- _Assignment_
Skip the images and repeat every entry word for word.

▬▬▬

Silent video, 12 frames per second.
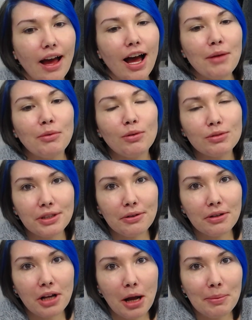I'm
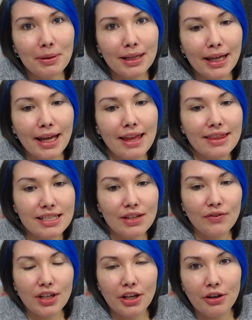also coupling this
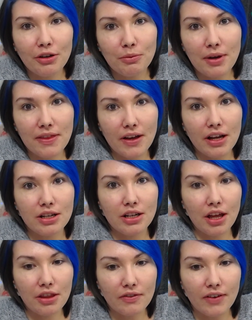video with
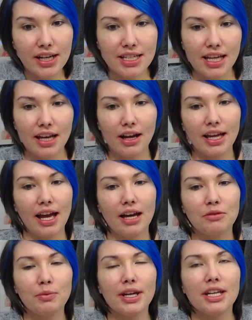another idea I
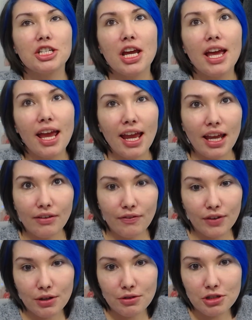had, which in
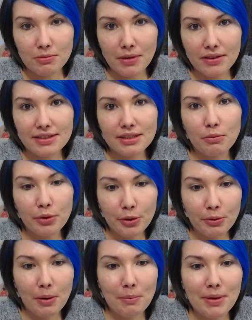future months
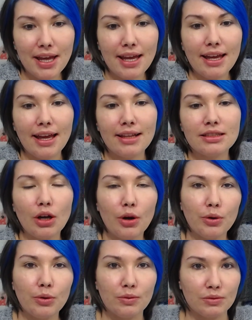will be its
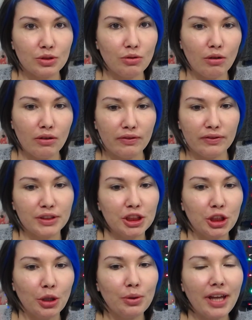own sort of
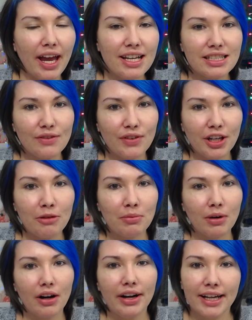showcase video,
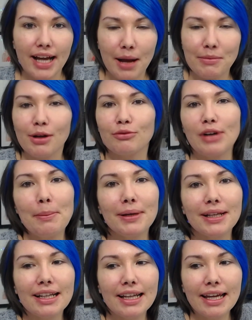but I am
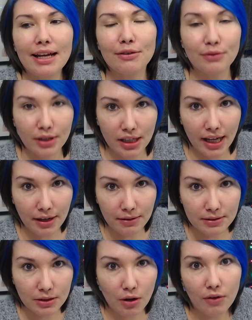rapidly running
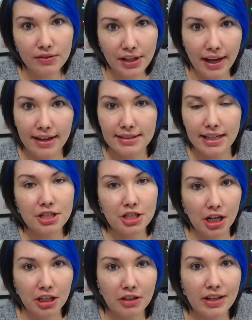out of days in
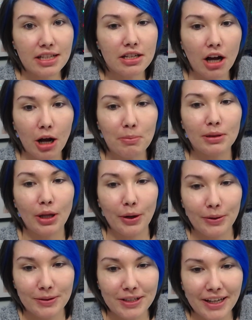January to
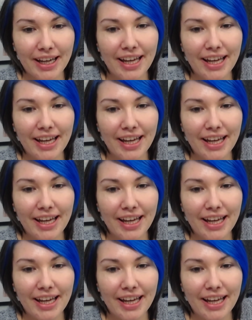upload.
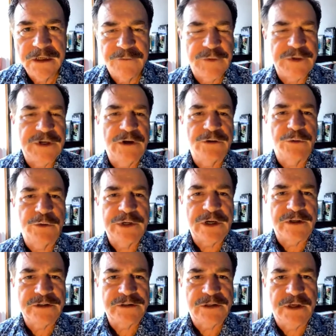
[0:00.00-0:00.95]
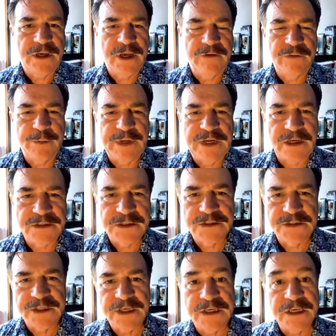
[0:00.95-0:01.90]
if we don't know what everybody else
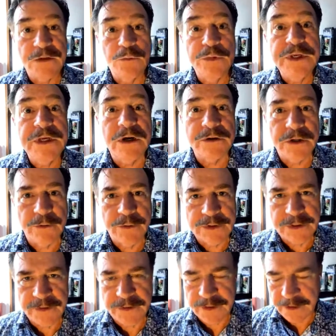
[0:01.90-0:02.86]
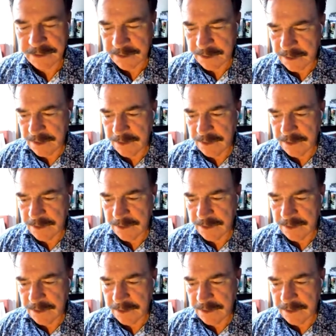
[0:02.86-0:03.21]
is thinking, we don't know what to think,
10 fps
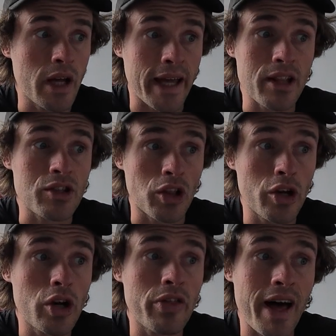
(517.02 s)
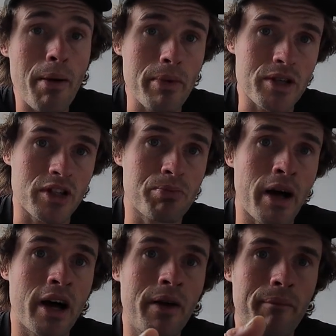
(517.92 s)
again, to learn that business
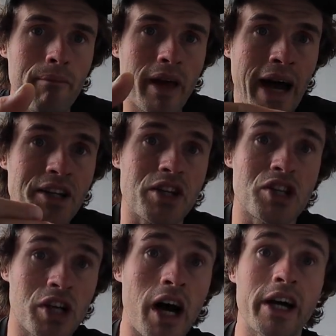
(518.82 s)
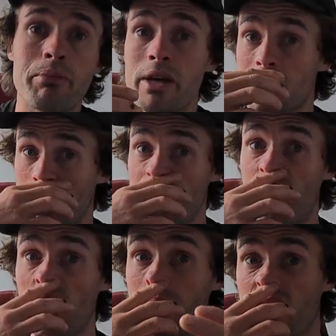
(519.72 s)
better, I actually started a business
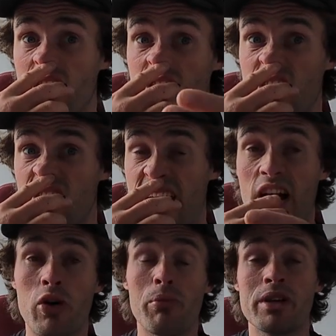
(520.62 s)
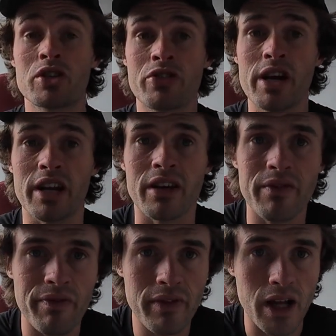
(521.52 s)
following that company's training
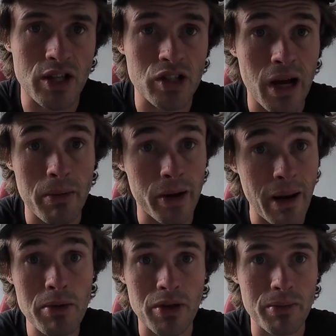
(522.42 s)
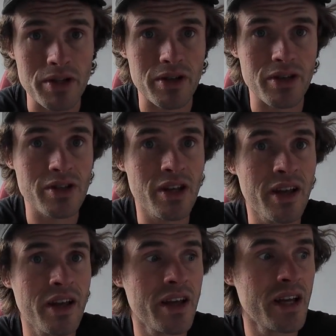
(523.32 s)
and started my own Amazon business.
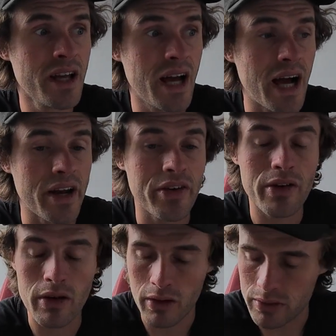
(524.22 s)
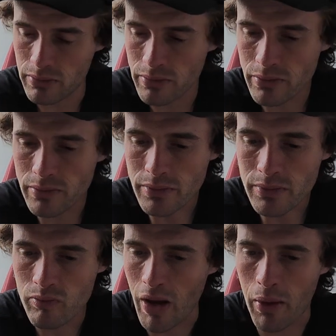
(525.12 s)
And
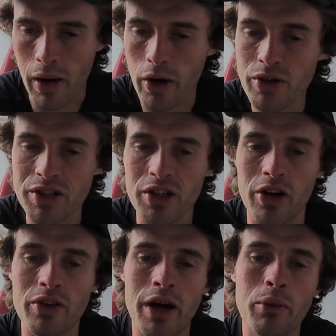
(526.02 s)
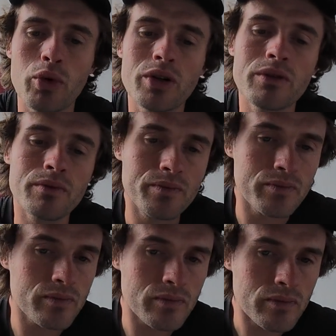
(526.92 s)
I honestly, God, I wouldn't,
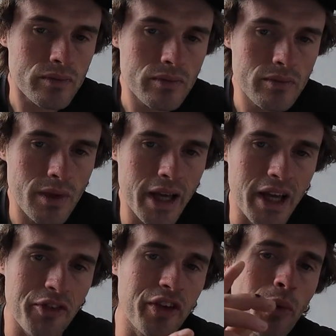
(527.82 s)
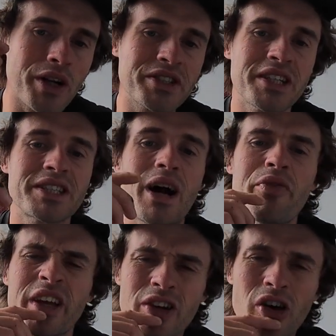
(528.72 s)
if you're watching this now
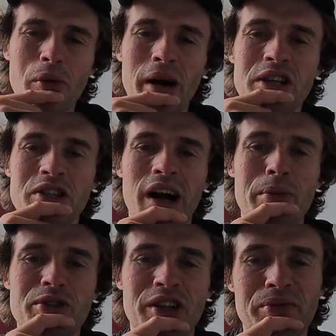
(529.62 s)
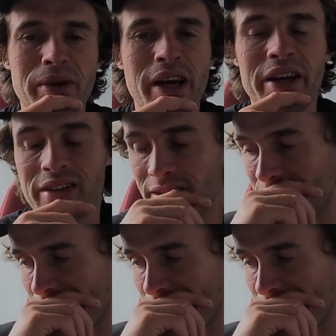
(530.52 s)
and thinking, oh, I might start Amazon FBA.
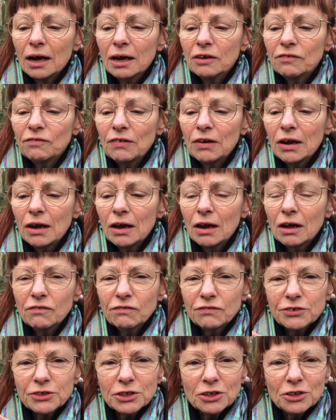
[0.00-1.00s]
have
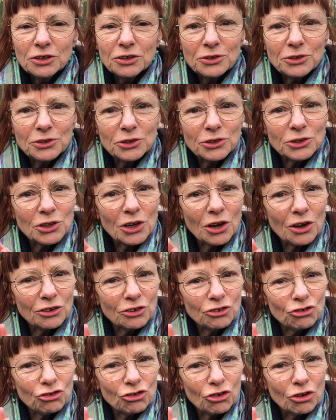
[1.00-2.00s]
loved to
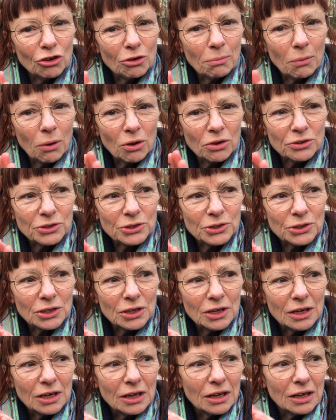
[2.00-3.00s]
touch moss.
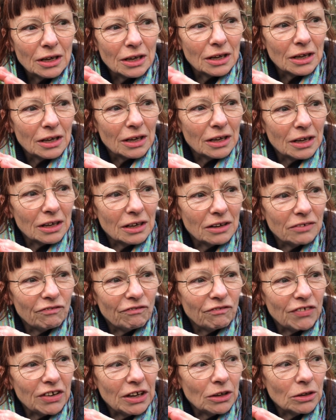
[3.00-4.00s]
It
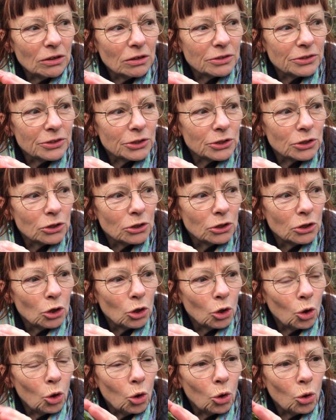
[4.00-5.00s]
feels
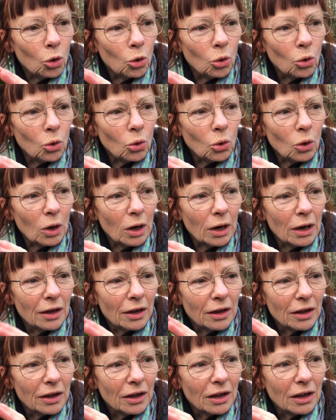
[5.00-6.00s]
cool
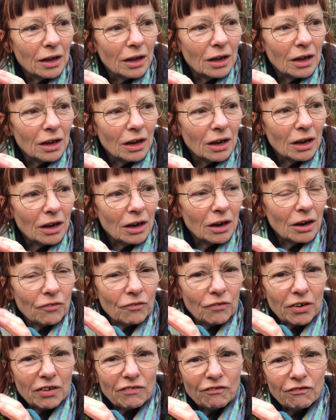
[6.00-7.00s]

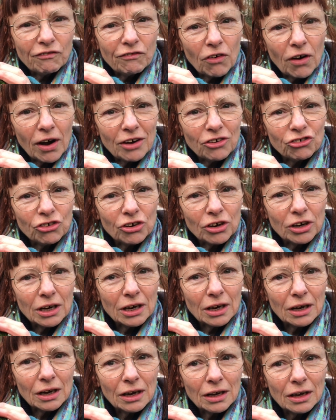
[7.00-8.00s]
and
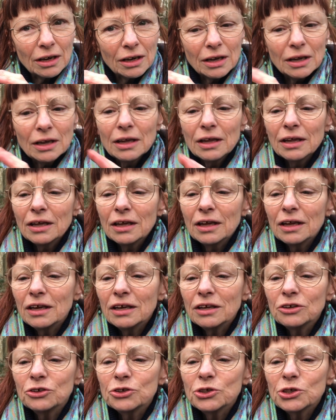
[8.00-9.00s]
refreshing,
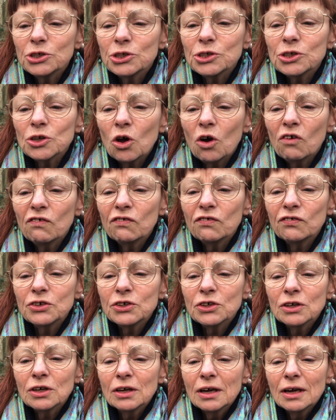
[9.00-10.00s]
it's
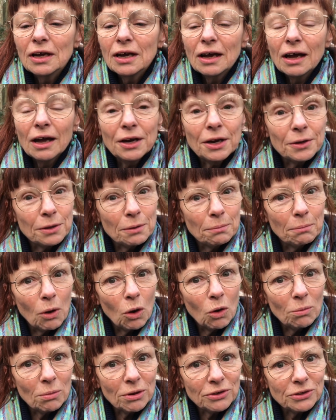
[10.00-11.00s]
soft, and at the
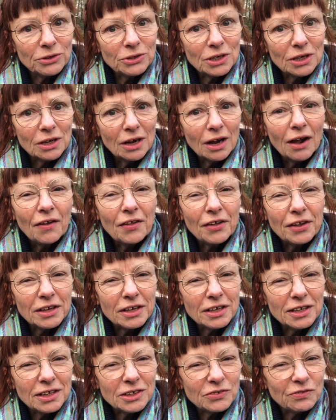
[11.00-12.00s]
moment
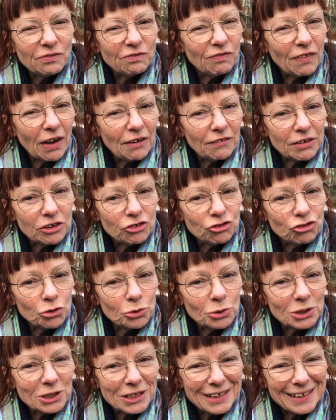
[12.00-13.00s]
it's very
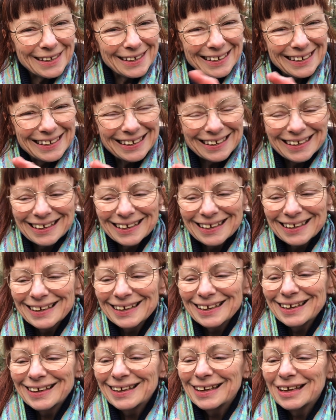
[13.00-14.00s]
juicy.
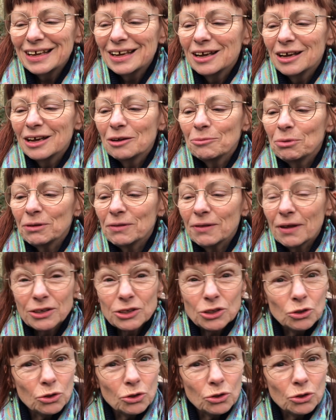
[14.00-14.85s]
But that's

▬▬▬

- _Output_
Silent video, 12 frames per second.
I'm
also coupling this
video with
another idea I
had, which in
future months
will be its
own sort of
showcase video,
but I am
rapidly running
out of days in
January to
upload.
[0:00.00-0:00.95]
[0:00.95-0:01.90]
if we don't know what everybody else
[0:01.90-0:02.86]
[0:02.86-0:03.21]
is thinking, we don't know what to think,
10 fps
(517.02 s)
(517.92 s)
again, to learn that business
(518.82 s)
(519.72 s)
better, I actually started a business
(520.62 s)
(521.52 s)
following that company's training
(522.42 s)
(523.32 s)
and started my own Amazon business.
(524.22 s)
(525.12 s)
And
(526.02 s)
(526.92 s)
I honestly, God, I wouldn't,
(527.82 s)
(528.72 s)
if you're watching this now
(529.62 s)
(530.52 s)
and thinking, oh, I might start Amazon FBA.
[0.00-1.00s]
have
[1.00-2.00s]
loved to
[2.00-3.00s]
touch moss.
[3.00-4.00s]
It
[4.00-5.00s]
feels
[5.00-6.00s]
cool
[6.00-7.00s]

[7.00-8.00s]
and
[8.00-9.00s]
refreshing,
[9.00-10.00s]
it's
[10.00-11.00s]
soft, and at the
[11.00-12.00s]
moment
[12.00-13.00s]
it's very
[13.00-14.00s]
juicy.
[14.00-14.85s]
But that's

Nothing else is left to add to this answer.